If you’re at all serious about studying the market, you must learn at the feet of the masters. The great investors of yesteryear blazed a glorious trail. It’s a trail that anyone can follow, as it begins with simple but profound insights, and it’s a trail that everyone wants to follow, as it leads to princely wealth, fabulous wealth, unimaginable wealth, the power to guide nations to greatness or wipe them out forever with the stroke of a pen.
No doubt you’ve studied Warren Buffet, Benjamin Graham, Peter Lynch, Prince Alwaleed Bin Talal, George Soros, Bill Gross, Carl Icahn, John Templeton, Bill Ackman… well, maybe not him so much. He does seem to lose almost every bet he makes nowadays, and maybe some of the others were great once, but not so much now… aha—tricked you! The truth is, all the past greats blundered more times than can be counted, and none of those still trading are unbeatable. Even Warren Buffet, the sage of sages, has fallen far short, in recent years, of the S&P-500.
Of course, it took decades for the law of averages to catch up with Buffet—to cancel out the last anomaly—and perhaps that’s the first rule of investing: it’s 99% patiently doing nothing.
According to Fortune, more than 60% of money managers failed to keep pace with their market indices in 2016, and that’s not the half of it. As the case of Warren Buffet and Berkshire Hathaway demonstrates, the number gets lower and lower over time. That’s particularly meaningful when you understand that fund managers also get better over time. I’m not suggesting that they learn on the job, although some may, I’m talking about survivorship. Only a small fraction of managers stay in place for more than five years, while only the best of the best last more than ten.
Investing is researching
By now, you surely have many sources for investment ideas. Hopefully, you know how to recognize and are quick to dismiss any idea that is being “sold” to you. When you find an idea that you like, drill down. You need to know how to read a quarterly report, how to read an income statement, how to read a balance sheet, and how to read a cashflow statement. Cashflow is particularly important if you are looking at a startup. You should also study what the CEO has said and written, watch videos, learn his or her reputation, get a feel for the person. Avoid any company where there is fighting among the insiders. Avoid any company where there is any hint that the people in charge are wrongdoers or lawbreakers, either or both.
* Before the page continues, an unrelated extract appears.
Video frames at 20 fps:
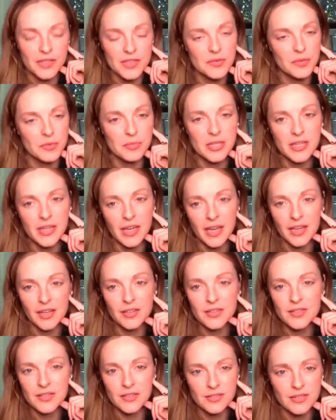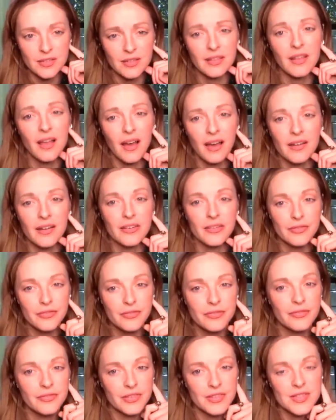would be gay because there's a lot of
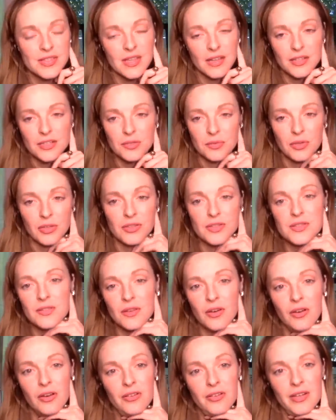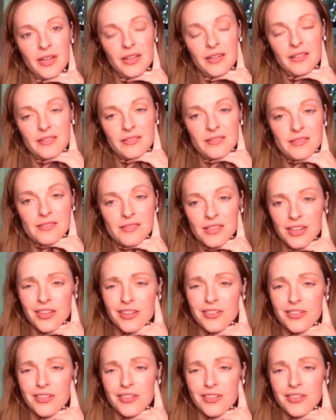sexual assault and, you know.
A scammer is always scamming, and if you have any association with one, you are being scammed, whether you know it (yet) or not.
Find a small number of truly great small stocks, and hold them forever
You can make good returns in the market by indexing, but remember, Warren Buffet still beats the market if you go back all the way to 1967. In recent years, he hasn’t done nearly as well, but that may not mean he isn’t still a great stock picker. You get rich in the market by investing in small companies and holding them as they grow into big companies. This is an ability that you have, but those huge investing gurus do not. Even if Warren Buffet were to buy a $2 billion company outright and hold it until it became a $20 billion over, say, five years, his ten bagger would have almost no effect on his total returns. You, on the other hand, would make a return of 900%, so let your profits run.
Sell your losers
On the flip side of having too much money under management, there’s an even more serious problem. If Buffet were ever to try to get out of his big positions, such as Coca-Cola, he would create so much selling pressure that he would crush the stock before he had liquidated even half of his position. Here, you have another way to beat the big guys: when a stock is no longer promising, sell it. Because you can move quickly into and out of your picks, you can clip your losses short. You can also sell for a big profit somewhere down the road without destroying your position by doing so.
You can weigh their opinions against your own
As stated previously, there are always people who want to tell you their own stock ideas. Having done your own research and drawn your own conclusions, you can also read theirs and decide if their conclusions make sense to you. Each guru is barred by convention from following any advice but his own, while you, as a free agent, can weigh their ideas against each other’s and your own. If your picks for a month match Warren Buffet’s, or mine, or some public, private, or secret source of your own, no one has any basis on which to complain. Furthermore, the days when big clients received preferential trading rates are long gone. Today, anyone can trade for little or even nothing. Just don’t let the ability to trade lure you into trading too frequently. All you need to do is position yourself properly, then let time take care of the rest.